#### MATERIAL PROVIDED:
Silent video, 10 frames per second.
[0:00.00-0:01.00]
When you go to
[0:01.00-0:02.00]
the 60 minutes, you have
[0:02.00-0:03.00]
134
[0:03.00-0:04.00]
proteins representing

#### WHAT YOU NEED TO DO:
Nothing may be left out. Retype all the entries exactly.

#### RESULT:
Silent video, 10 frames per second.
[0:00.00-0:01.00]
When you go to
[0:01.00-0:02.00]
the 60 minutes, you have
[0:02.00-0:03.00]
134
[0:03.00-0:04.00]
proteins representing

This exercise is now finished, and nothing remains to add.